> _Saved entries_:
_ _ _ _ _

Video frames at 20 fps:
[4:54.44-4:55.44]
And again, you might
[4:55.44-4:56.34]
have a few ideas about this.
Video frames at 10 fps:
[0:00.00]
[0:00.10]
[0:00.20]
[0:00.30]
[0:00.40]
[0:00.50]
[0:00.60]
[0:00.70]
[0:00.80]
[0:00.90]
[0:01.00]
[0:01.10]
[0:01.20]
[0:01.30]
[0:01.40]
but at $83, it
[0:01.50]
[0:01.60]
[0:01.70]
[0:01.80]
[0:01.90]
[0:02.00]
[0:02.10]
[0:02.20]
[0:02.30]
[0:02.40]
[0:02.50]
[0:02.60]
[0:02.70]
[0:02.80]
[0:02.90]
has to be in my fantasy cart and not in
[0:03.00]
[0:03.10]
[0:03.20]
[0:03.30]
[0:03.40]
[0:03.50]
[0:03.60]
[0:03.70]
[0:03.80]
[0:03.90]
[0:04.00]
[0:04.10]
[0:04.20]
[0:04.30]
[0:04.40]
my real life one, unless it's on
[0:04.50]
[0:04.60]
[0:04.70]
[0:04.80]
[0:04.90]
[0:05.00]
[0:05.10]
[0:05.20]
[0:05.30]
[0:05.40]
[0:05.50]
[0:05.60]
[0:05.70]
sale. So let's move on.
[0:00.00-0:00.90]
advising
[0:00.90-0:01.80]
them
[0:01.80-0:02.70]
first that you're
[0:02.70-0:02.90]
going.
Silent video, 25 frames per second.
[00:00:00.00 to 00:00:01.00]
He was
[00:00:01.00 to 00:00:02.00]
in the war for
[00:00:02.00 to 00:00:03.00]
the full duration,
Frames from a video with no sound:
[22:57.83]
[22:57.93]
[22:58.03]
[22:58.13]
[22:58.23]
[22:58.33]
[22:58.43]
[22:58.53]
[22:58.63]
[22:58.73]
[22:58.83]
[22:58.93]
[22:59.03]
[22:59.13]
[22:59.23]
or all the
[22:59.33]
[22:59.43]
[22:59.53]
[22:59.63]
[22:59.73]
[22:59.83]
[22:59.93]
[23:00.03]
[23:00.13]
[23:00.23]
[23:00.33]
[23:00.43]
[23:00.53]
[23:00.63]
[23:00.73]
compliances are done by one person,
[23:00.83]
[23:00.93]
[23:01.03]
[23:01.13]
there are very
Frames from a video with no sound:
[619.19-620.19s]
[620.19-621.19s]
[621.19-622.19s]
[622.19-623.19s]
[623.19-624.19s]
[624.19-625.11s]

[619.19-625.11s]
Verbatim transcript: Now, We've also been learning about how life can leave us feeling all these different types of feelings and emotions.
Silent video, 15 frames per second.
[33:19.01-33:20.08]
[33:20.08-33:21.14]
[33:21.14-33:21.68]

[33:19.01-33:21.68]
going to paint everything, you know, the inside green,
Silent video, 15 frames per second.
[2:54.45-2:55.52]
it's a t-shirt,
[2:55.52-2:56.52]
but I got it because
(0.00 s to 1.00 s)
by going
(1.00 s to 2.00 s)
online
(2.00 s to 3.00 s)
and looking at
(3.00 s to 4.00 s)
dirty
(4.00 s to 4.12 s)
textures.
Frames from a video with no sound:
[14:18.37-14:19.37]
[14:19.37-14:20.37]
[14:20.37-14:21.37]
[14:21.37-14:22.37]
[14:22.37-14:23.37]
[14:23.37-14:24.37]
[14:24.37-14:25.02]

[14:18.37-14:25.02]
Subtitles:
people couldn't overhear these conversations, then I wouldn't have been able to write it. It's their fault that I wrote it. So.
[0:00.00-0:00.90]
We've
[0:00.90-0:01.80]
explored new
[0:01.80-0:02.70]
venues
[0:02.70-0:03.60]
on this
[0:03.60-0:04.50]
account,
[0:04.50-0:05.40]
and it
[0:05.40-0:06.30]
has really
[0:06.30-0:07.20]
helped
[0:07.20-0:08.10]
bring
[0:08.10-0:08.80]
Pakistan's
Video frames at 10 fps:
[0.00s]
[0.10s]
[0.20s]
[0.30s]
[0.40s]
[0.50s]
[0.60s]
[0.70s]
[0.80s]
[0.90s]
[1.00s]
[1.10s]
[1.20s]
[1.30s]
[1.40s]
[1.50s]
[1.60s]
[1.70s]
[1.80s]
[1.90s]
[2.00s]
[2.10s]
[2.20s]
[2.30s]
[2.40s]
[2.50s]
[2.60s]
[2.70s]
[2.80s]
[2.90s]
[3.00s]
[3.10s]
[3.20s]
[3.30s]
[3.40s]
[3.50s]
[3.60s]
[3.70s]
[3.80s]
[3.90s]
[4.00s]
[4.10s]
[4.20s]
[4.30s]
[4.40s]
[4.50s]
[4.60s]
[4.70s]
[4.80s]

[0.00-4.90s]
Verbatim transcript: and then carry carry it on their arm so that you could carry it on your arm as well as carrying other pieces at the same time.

_ _ _ _ _

> _What this task involves_: The answer is the full data, repeated exactly as shown.

> _Reply to the task_:
Video frames at 20 fps:
[4:54.44-4:55.44]
And again, you might
[4:55.44-4:56.34]
have a few ideas about this.
Video frames at 10 fps:
[0:00.00]
[0:00.10]
[0:00.20]
[0:00.30]
[0:00.40]
[0:00.50]
[0:00.60]
[0:00.70]
[0:00.80]
[0:00.90]
[0:01.00]
[0:01.10]
[0:01.20]
[0:01.30]
[0:01.40]
but at $83, it
[0:01.50]
[0:01.60]
[0:01.70]
[0:01.80]
[0:01.90]
[0:02.00]
[0:02.10]
[0:02.20]
[0:02.30]
[0:02.40]
[0:02.50]
[0:02.60]
[0:02.70]
[0:02.80]
[0:02.90]
has to be in my fantasy cart and not in
[0:03.00]
[0:03.10]
[0:03.20]
[0:03.30]
[0:03.40]
[0:03.50]
[0:03.60]
[0:03.70]
[0:03.80]
[0:03.90]
[0:04.00]
[0:04.10]
[0:04.20]
[0:04.30]
[0:04.40]
my real life one, unless it's on
[0:04.50]
[0:04.60]
[0:04.70]
[0:04.80]
[0:04.90]
[0:05.00]
[0:05.10]
[0:05.20]
[0:05.30]
[0:05.40]
[0:05.50]
[0:05.60]
[0:05.70]
sale. So let's move on.
[0:00.00-0:00.90]
advising
[0:00.90-0:01.80]
them
[0:01.80-0:02.70]
first that you're
[0:02.70-0:02.90]
going.
Silent video, 25 frames per second.
[00:00:00.00 to 00:00:01.00]
He was
[00:00:01.00 to 00:00:02.00]
in the war for
[00:00:02.00 to 00:00:03.00]
the full duration,
Frames from a video with no sound:
[22:57.83]
[22:57.93]
[22:58.03]
[22:58.13]
[22:58.23]
[22:58.33]
[22:58.43]
[22:58.53]
[22:58.63]
[22:58.73]
[22:58.83]
[22:58.93]
[22:59.03]
[22:59.13]
[22:59.23]
or all the
[22:59.33]
[22:59.43]
[22:59.53]
[22:59.63]
[22:59.73]
[22:59.83]
[22:59.93]
[23:00.03]
[23:00.13]
[23:00.23]
[23:00.33]
[23:00.43]
[23:00.53]
[23:00.63]
[23:00.73]
compliances are done by one person,
[23:00.83]
[23:00.93]
[23:01.03]
[23:01.13]
there are very
Frames from a video with no sound:
[619.19-620.19s]
[620.19-621.19s]
[621.19-622.19s]
[622.19-623.19s]
[623.19-624.19s]
[624.19-625.11s]

[619.19-625.11s]
Verbatim transcript: Now, We've also been learning about how life can leave us feeling all these different types of feelings and emotions.
Silent video, 15 frames per second.
[33:19.01-33:20.08]
[33:20.08-33:21.14]
[33:21.14-33:21.68]

[33:19.01-33:21.68]
going to paint everything, you know, the inside green,
Silent video, 15 frames per second.
[2:54.45-2:55.52]
it's a t-shirt,
[2:55.52-2:56.52]
but I got it because
(0.00 s to 1.00 s)
by going
(1.00 s to 2.00 s)
online
(2.00 s to 3.00 s)
and looking at
(3.00 s to 4.00 s)
dirty
(4.00 s to 4.12 s)
textures.
Frames from a video with no sound:
[14:18.37-14:19.37]
[14:19.37-14:20.37]
[14:20.37-14:21.37]
[14:21.37-14:22.37]
[14:22.37-14:23.37]
[14:23.37-14:24.37]
[14:24.37-14:25.02]

[14:18.37-14:25.02]
Subtitles:
people couldn't overhear these conversations, then I wouldn't have been able to write it. It's their fault that I wrote it. So.
[0:00.00-0:00.90]
We've
[0:00.90-0:01.80]
explored new
[0:01.80-0:02.70]
venues
[0:02.70-0:03.60]
on this
[0:03.60-0:04.50]
account,
[0:04.50-0:05.40]
and it
[0:05.40-0:06.30]
has really
[0:06.30-0:07.20]
helped
[0:07.20-0:08.10]
bring
[0:08.10-0:08.80]
Pakistan's
Video frames at 10 fps:
[0.00s]
[0.10s]
[0.20s]
[0.30s]
[0.40s]
[0.50s]
[0.60s]
[0.70s]
[0.80s]
[0.90s]
[1.00s]
[1.10s]
[1.20s]
[1.30s]
[1.40s]
[1.50s]
[1.60s]
[1.70s]
[1.80s]
[1.90s]
[2.00s]
[2.10s]
[2.20s]
[2.30s]
[2.40s]
[2.50s]
[2.60s]
[2.70s]
[2.80s]
[2.90s]
[3.00s]
[3.10s]
[3.20s]
[3.30s]
[3.40s]
[3.50s]
[3.60s]
[3.70s]
[3.80s]
[3.90s]
[4.00s]
[4.10s]
[4.20s]
[4.30s]
[4.40s]
[4.50s]
[4.60s]
[4.70s]
[4.80s]

[0.00-4.90s]
Verbatim transcript: and then carry carry it on their arm so that you could carry it on your arm as well as carrying other pieces at the same time.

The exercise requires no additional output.